Both the board and intervenor Hamilton urge that Buick's actions caused the board's delay, thus statutorily suspending the 120-day rule. Hamilton contends that, during the months between the filing of Hamilton's protest and the board's jurisdictional hearing, Buick refused to address the merits of Hamilton's protest, and limited its communication with the board to protests of the board's jurisdiction over the matter. Additionally, Hamilton contends that the board limited the November 13 hearing to the jurisdictional issue at Buick's insistence, although Hamilton has sought a full scale hearing on the merits.*fn10

[ 98 Pa. Commw. Page 199]

The board contends that Buick, by filing a motion to dismiss before the 120 days had expired, presented the board with additional matters to resolve, thus making it impossible for the board to render its decision within 120 days of the filing of Hamilton's protest. Despite references to that motion to dismiss in the hearing examiner's recommended adjudication, and in the board's adjudication of April 23, 1985, the motion to dismiss is not a part of the record.

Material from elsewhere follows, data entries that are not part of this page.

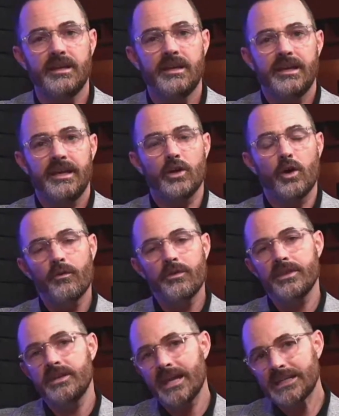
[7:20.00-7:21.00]
And over
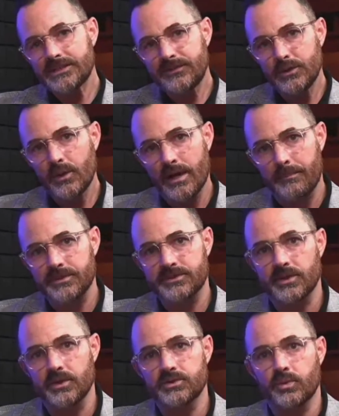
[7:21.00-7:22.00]
the next few
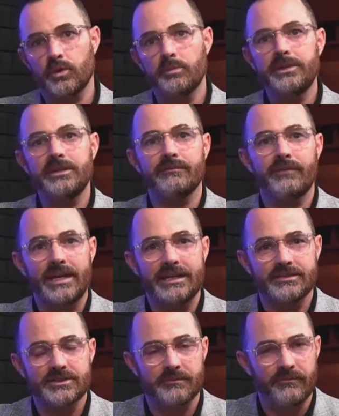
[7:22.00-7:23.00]
episodes, we'll be
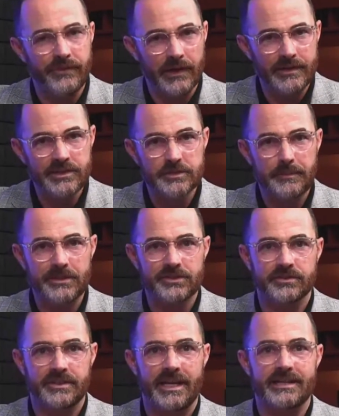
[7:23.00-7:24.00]
inviting some very
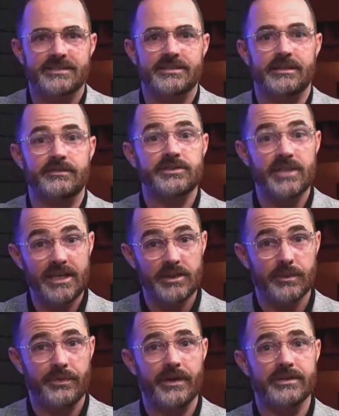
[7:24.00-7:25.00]
special guests that have studied
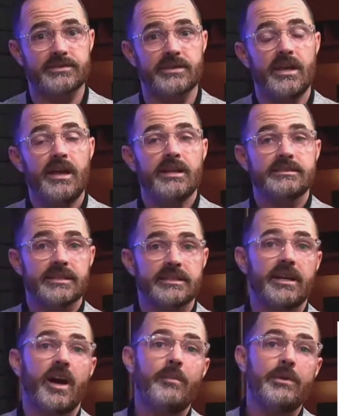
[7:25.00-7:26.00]
with us to
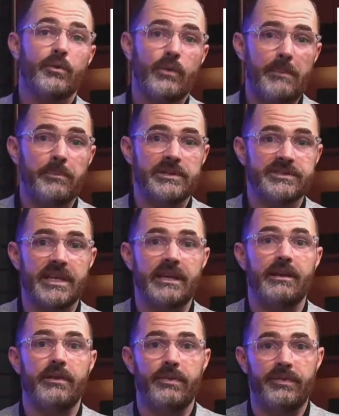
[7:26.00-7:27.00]
come and represent
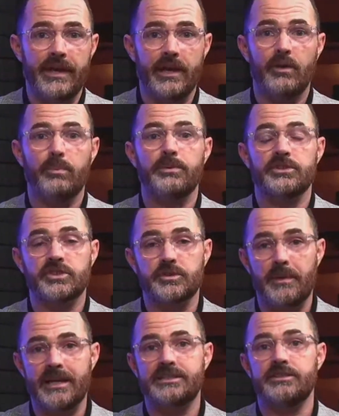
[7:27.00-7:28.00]
their
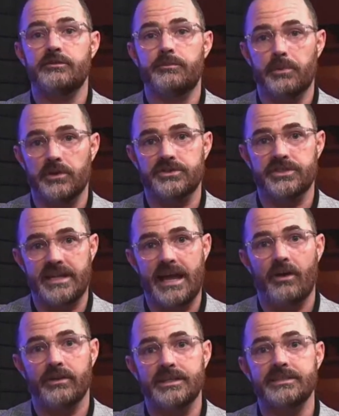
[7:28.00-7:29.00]
respective
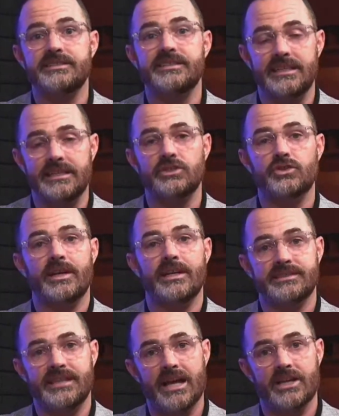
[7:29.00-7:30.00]
personalities in
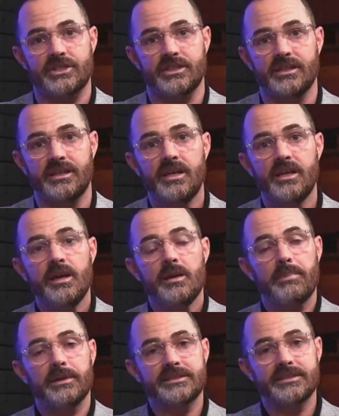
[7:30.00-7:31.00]
transaction.
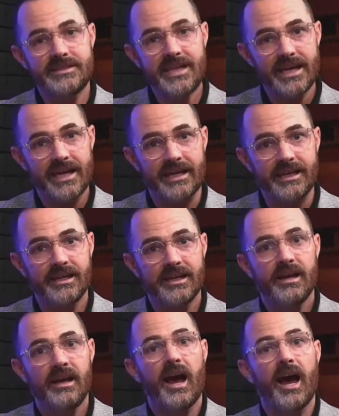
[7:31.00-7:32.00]
But today,
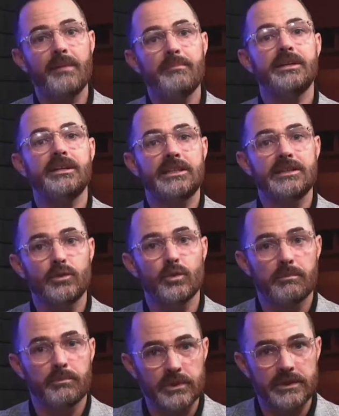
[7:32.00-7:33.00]
I'm going to give you a
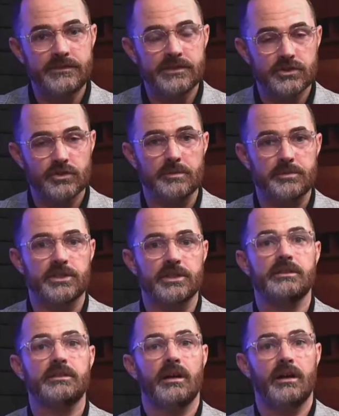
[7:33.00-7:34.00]
brief
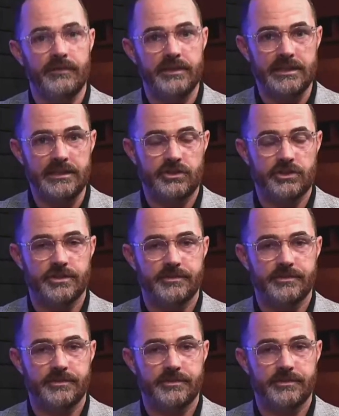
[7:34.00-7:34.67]
description of each.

Nevertheless, none of these arguments justifies the board's failure to schedule any hearing, or to make a decision, within 120 days of Hamilton's protest. Buick had a right under section 7 of the Act to a board hearing and determination within 120 days of Hamilton's protest. It has not yet received that determination, and it has not agreed to waive the time limitation nor has it caused the board's delay. Accordingly, we grant Buick's motion for summary relief.


We cannot issue a writ of prohibition because we have concluded that the board properly declared that it possessed jurisdiction to adjudicate the merits of Hamilton's protest.

However, as to the alternative relief request, mandamus is a proper remedy to compel the implementation of a deemed decision when mandated by statute as a sanction with respect to delays in administrative adjudications. See Foltz v. Zoning Hearing Board of Monroeville, 5 Pa. Commonwealth Ct. 304, 290 A.2d 269 (1972).

In mandamus, the equivalent of a summary judgment is a peremptory judgment pursuant to Pa. R.C.P. No. 1098. That rule provides, "[a]t any time after the

[ 98 Pa. Commw. Page 200]

    filing of the complaint, the court may enter judgment if the right of the plaintiff thereto is clear. . . ."

Here, on the record, Buick's right is clear. Accordingly, we grant Buick's request for peremptory judgment ordering the board to declare that good cause does not exist for refusing to permit Buick to relocate Naretto. Further, the board's order is vacated as a nullity.


Now, June 16, 1986, the State Board of Vehicle Manufacturers, Dealers and Salespersons shall issue an order declaring that good cause does not exist for refusing to permit Buick Motor Division of the General Motors Corporation to relocate John B. Naretto Buick, Inc. to the proposed site in White Oak, Pennsylvania. The board's order dated April 23, 1985 is vacated.


Board to issue order declaring that good cause does not exist for refusal of relocation. Order of Board dated April 23, 1985 vacated.